UK Foreign Secretary and Conservative leadership candidate Liz Truss speaks at her campaign launch event, London
British Foreign Secretary and Conservative leadership candidate Liz Truss speaks at her campaign launch event in London [File: Toby Melville/Reuters]

The 200,000 members of the Conservative Party will decide in a run-off election over the next few weeks who will succeed Johnson. The process is expected to be completed on September 5.

However, with the stakes rising, the tone between the contestants has also changed.

The party right sees Truss as the candidate most likely to defend Brexit in its pure and rigid form. However, this in turn means that the other contestants will have to outbid Truss.

“There will be postures, as we have seen, in the leadership contest where candidates try to be more ‘right’ than others. This is natural given that ultimately the emerging leader has to win over Conservative Party members and not the general public,” said Harshan Kumarasingham, senior lecturer in British politics at the University of Edinburgh, at Al Jazeera.

“The Socialist Agenda”

Indeed, Sunak and Truss had strongly criticized each other during a televised debate on Sunday evening. The acrimony of the altercation would even have raised concerns within the party.

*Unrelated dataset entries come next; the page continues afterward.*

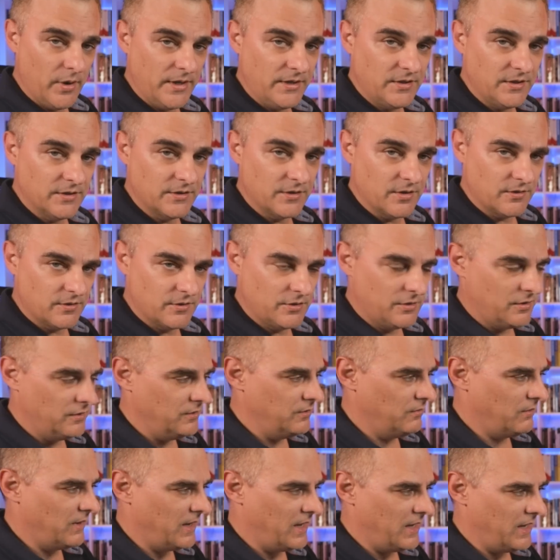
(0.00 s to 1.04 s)
point it
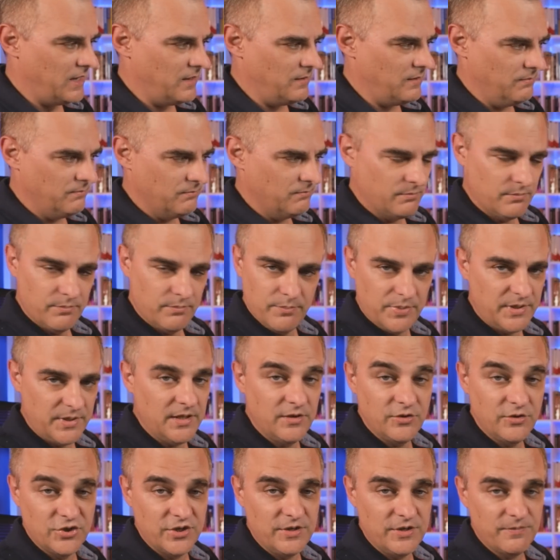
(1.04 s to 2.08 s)
to a
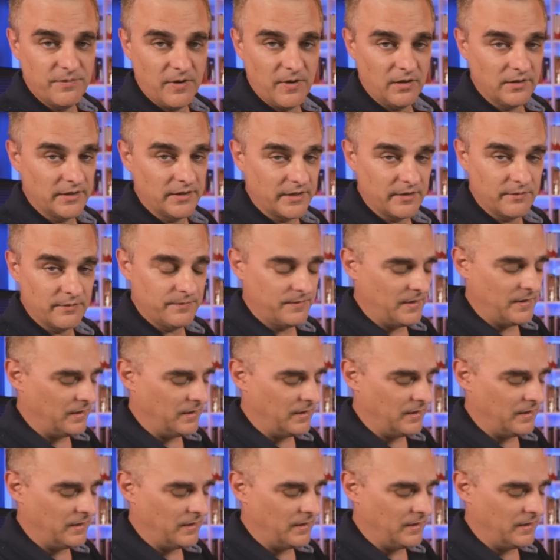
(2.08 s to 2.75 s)
PNG file that i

Sunak even accused Truss of having a “socialist agenda,” which reminded various observers of an American debate, where personal attacks and hostile campaigns against an opponent are the norm.

Mordaunt’s recent statement testifies to this when she repeated a lie from 2016 that the UK had to leave the EU because Turkey was about to join the bloc and if not, Turkish guest workers were threatening to flood Britain.

In reality, however, Turkey never came close to becoming a member.

Mordaunt arrives for a meeting to discuss the government’s response to the coronavirus outbreak [File: Simon Dawson/Reuters]

But Mordaunt also came under attack from her opponents, who accused her of pandering to the far left – a tactic Mordaunt called a smear campaign.

Whether this more aggressive strategy can succeed remains to be seen. After all, the role of a prime minister is very different from that of a president.

“Vote loser”

“The UK system is a parliamentary system with multiple parties involved, unlike the US presidential system where the Democratic and Republican parties are effectively institutionalized in their system and government,” Kumarasingham said.

“There is less concentration of formal power and attention on the British Prime Minister, who has to be more careful to gain the support of cabinet, parliament and the country in order to retain power. always a wide range of opinions, including on the right, a Prime Minister must try to gain the support of all parties to push his program through Parliament,” he added.

Moreover, despite all the saber blows, analysts do not believe that the Conservatives will follow the path taken by their American counterpart.

“Radicalization would be a vote loser, and the party lacks the institutional arrangements (primaries, personalized elections), insights, and numbers that have helped drive the GOP to the limits of reason (and beyond). The core issues that drive Republicans in the US — race, guns, Jesus, abortion — don’t drive conservatives in the UK,” Allen said.

“To the extent that the party moved to the right, it was Brexit that did, not Johnson’s relatively liberal worldview,” he added.